In the BF Goodrich brake disaster—one of the most reprinted business ethics cases of all time—a young engineer, with only seven years’ tenure, was famously left alone to misdesign a brake in an incident that nearly cost one Air Force test pilot his life. Finally, during the early 1990s, Bankers Trust Co. came to celebrate a management style that left smart people nearly unmanaged even as they sold highly leveraged derivatives to corporate clients. These smart people succeeded in cutting the stock value of Bankers Trust in half by 1995 through questionable derivatives sales to companies such as Gibson Greeting Cards and Procter & Gamble.

Factor: Discussion Vacuum
When bad things can't be talked about in a company, even worse things can happen. The most striking example is the U.S. tobacco industry, which was forced eventually to settle allegations against it for a cost of nearly $300 billion.

The allegations centered on the claim that it hid the truth about cigarette smoking from its customers. From the 1950s until nearly the end of the century, lawyers in the tobacco industry concerned about liability suits had come so firmly to dominate the culture of the industry that discussions of smoking and health were virtually impossible.

I remember a personal experience in the mid-1980s in which I spent a day conducting a workshop in Aspen, Colo., for executives of a leading U.S. tobacco company. Near the end of that day I suggested that we could no longer leave aside the question of tobacco and health. The response stunned me. After what seemed like a full minute of embarrassing silence, one participant announced, "We don't believe there is a connection between smoking and health"! That was the extent of discussion of tobacco and health that I managed that day.

I learned later that a name existed for what I had experienced—the "tobacco hush.” Fear of liability had come so fully to dominate the tobacco industry's culture that people felt forced to remain silent. Yet, arguably, the “tobacco hush” eventually cost the industry hundreds of billions of dollars.

Importance of information conduits
Do board members or executives have any control over these dangerous currents? Surely they have some control. Indeed, one of the principal challenges for corporate leaders today is managing such dangerous currents to the extent of their ability, so that even pretty good people don't end up doing tragic things.

For boards, this inevitably means developing information conduits to and from the corporation that channel relevant “readings” about dangerous currents. It means, at a minimum, that board members must secure independent and reliable information about leadership, culture, and reward systems.
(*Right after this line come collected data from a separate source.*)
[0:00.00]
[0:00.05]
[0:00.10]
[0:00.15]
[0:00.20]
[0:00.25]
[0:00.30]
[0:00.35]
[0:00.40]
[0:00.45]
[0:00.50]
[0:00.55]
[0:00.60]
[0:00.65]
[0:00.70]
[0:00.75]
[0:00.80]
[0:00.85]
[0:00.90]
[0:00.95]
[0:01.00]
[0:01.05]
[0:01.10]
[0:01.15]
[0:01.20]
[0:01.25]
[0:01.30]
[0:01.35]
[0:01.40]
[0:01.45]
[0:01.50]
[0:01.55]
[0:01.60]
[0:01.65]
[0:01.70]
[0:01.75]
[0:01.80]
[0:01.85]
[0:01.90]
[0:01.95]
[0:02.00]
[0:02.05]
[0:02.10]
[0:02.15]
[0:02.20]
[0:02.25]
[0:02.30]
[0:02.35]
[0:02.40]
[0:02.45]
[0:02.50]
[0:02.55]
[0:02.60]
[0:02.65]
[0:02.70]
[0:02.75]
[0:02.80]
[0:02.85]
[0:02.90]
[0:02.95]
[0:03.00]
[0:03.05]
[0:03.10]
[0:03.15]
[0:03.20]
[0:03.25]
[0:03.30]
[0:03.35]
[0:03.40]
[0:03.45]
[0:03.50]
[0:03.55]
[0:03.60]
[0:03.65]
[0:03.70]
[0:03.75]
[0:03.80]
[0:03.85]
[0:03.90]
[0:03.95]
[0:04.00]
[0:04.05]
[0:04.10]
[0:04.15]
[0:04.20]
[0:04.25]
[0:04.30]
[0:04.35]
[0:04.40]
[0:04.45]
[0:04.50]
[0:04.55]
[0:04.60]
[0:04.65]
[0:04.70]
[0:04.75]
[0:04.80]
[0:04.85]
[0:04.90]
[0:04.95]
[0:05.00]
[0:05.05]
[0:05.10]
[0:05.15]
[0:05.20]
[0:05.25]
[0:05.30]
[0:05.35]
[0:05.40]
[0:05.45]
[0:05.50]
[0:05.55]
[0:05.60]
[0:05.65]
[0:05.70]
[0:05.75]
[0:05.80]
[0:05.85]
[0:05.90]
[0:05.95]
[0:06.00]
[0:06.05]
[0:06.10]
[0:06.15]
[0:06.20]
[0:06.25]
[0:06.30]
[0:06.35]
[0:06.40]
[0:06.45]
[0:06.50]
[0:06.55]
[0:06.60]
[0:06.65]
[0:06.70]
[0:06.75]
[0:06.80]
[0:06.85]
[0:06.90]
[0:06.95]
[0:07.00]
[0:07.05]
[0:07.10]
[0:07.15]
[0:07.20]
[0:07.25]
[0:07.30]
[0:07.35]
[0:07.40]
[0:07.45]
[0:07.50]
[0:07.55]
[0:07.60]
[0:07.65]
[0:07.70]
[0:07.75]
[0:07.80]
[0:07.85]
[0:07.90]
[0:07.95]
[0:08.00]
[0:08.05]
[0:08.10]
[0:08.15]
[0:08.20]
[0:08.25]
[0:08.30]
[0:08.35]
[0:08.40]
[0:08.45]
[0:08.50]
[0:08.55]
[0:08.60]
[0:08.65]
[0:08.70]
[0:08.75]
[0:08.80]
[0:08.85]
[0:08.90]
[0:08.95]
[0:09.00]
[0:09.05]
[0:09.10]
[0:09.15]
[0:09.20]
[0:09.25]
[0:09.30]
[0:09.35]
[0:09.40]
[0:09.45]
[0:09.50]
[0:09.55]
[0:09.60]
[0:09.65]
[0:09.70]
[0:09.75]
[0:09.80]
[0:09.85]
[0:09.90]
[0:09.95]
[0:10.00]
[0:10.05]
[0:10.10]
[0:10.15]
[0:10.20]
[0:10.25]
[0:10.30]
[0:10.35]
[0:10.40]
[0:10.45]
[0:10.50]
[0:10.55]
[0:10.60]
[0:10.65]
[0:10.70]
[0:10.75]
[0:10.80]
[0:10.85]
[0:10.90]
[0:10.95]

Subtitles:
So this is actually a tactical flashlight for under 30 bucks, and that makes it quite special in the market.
But then, that is another story.

 



Thomas Donaldson is the Mark O. Winkelman Professor at the Wharton School of the University of Pennsylvania. He has received many of Wharton’s teaching awards, including the Outstanding Teacher of the Year award in both 2005 and 1998.
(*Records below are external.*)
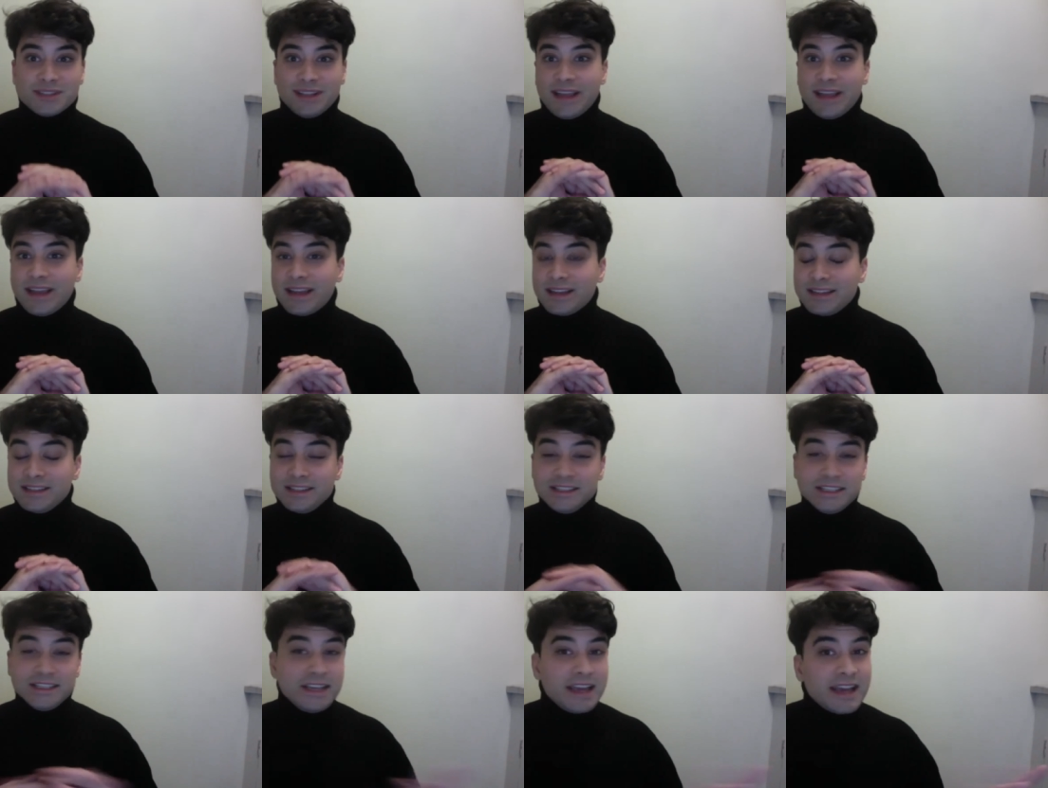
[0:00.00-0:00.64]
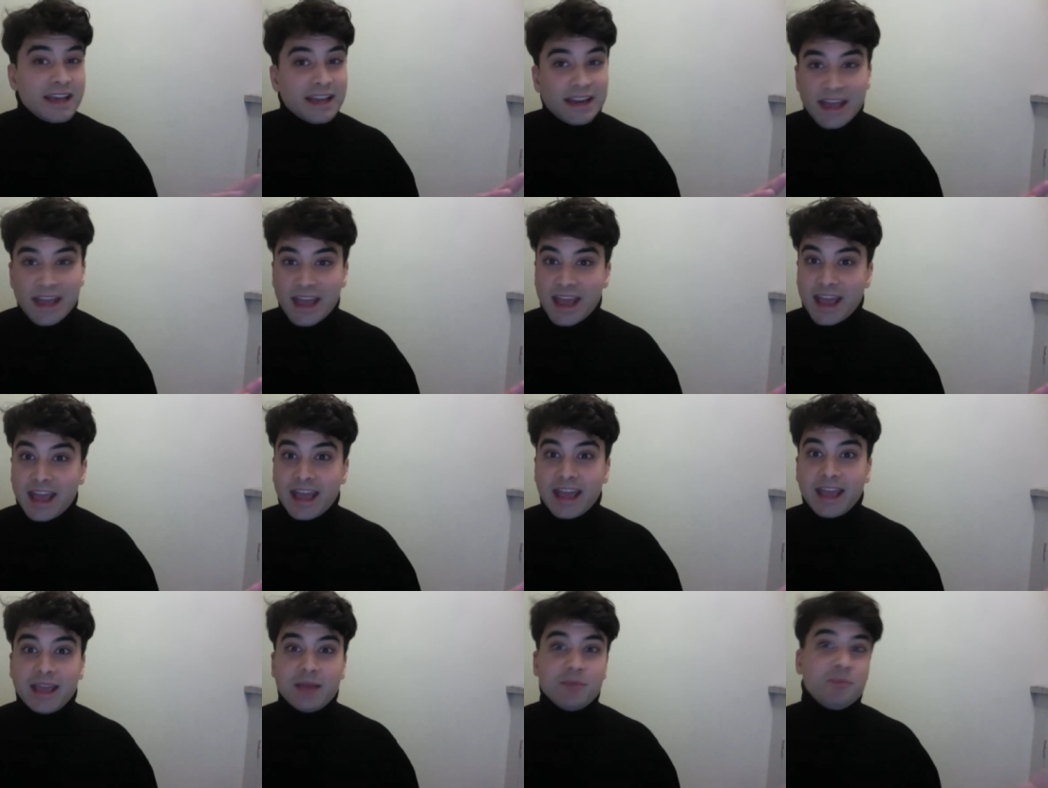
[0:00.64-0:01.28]
like D N
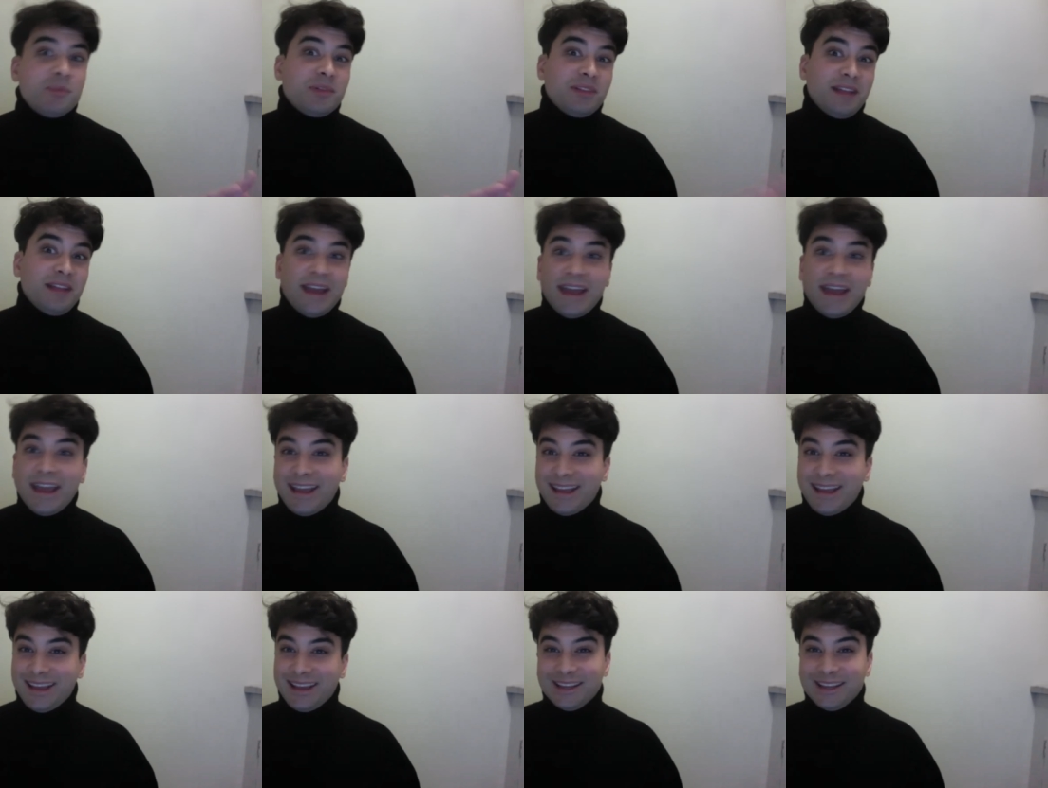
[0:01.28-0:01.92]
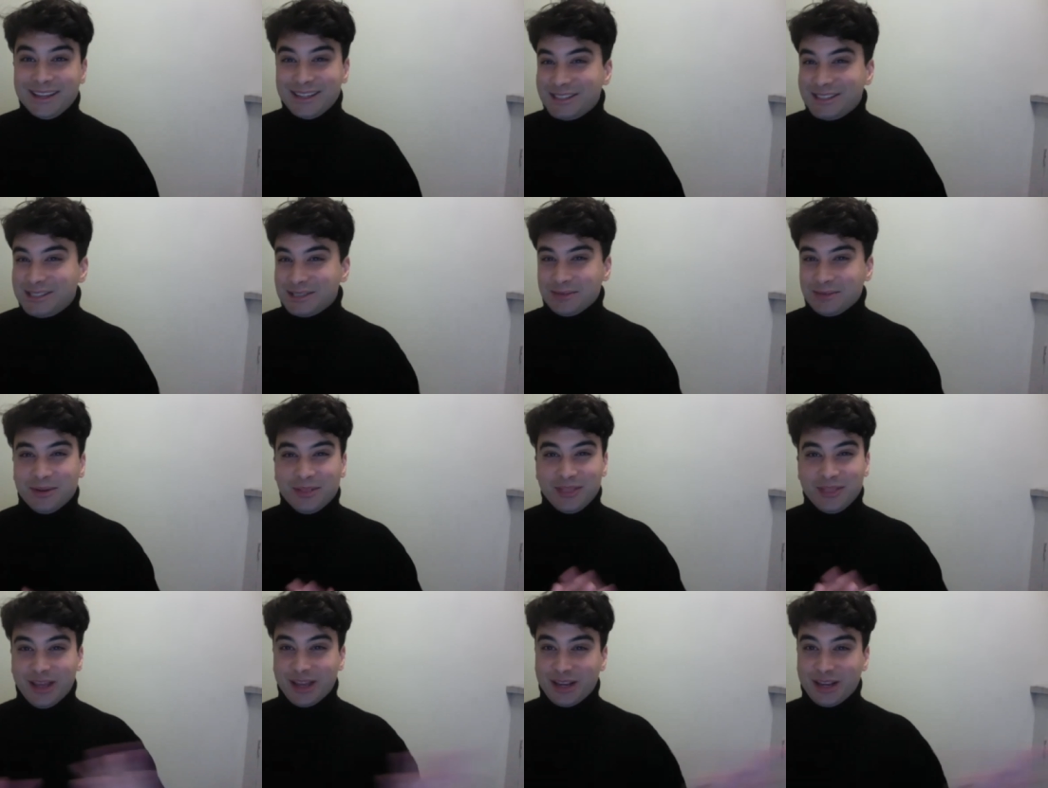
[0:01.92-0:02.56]
A plays
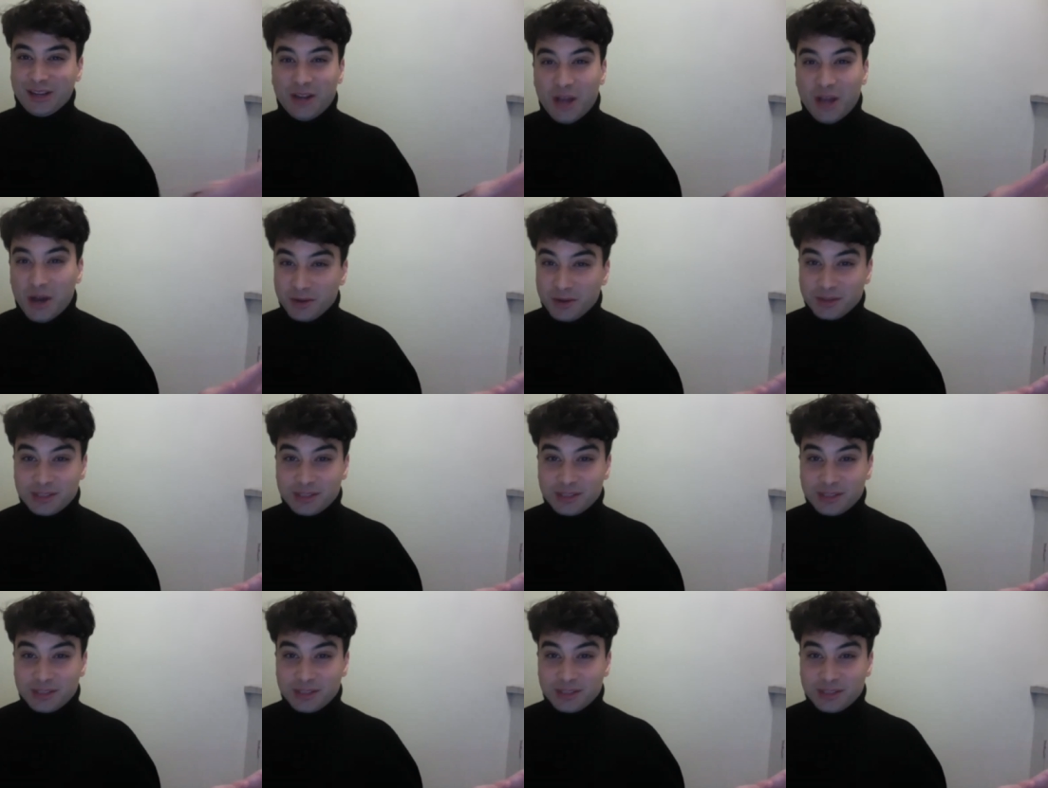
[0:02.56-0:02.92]
with like no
He has written broadly in the area of business ethics, values, and leadership. His book, “Ties that Bind,” was the winner of the 2005 SIM Academy of Management Best Book Award.
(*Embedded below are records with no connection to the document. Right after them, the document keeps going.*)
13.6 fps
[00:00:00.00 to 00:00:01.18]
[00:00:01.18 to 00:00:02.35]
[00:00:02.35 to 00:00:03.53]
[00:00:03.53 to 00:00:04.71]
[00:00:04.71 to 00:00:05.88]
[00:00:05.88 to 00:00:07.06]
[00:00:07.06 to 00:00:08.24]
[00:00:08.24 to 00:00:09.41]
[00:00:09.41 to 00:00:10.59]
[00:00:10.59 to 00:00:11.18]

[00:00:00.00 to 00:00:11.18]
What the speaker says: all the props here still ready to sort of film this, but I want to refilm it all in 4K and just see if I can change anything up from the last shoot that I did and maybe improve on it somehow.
He was chairman of the Social Issues in Management Division of the Academy of Management (2007-2008) and a founding member and past president of the Society for Business Ethics.

He has consulted and lectured at many organizations, including the Business Roundtable, Goldman Sachs, Walt Disney, the United Nations, Microsoft, the Tata Group, Exelon, Motorola, AT&T, JP Morgan, Johnson & Johnson, KPMG, Los Alamos National Laboratory, ConocoPhillips, Shell, IBM, Western Mining-Australia, Pfizer, the AMA, the IMF, Bankers Trust, and the World Bank. He has appeared on the Today Show, the NBC Nightly News, CNN, MSNBC, CNBC, PBS, and NPR.

He serves as an elected member of the National Adjudicatory Council of the Financial Industry Regulatory Authority (FINRA, formerly the NASD). In the summer of 2002, he testified in the U.S. Senate regarding the Sarbanes-Oxley corporate reform legislation.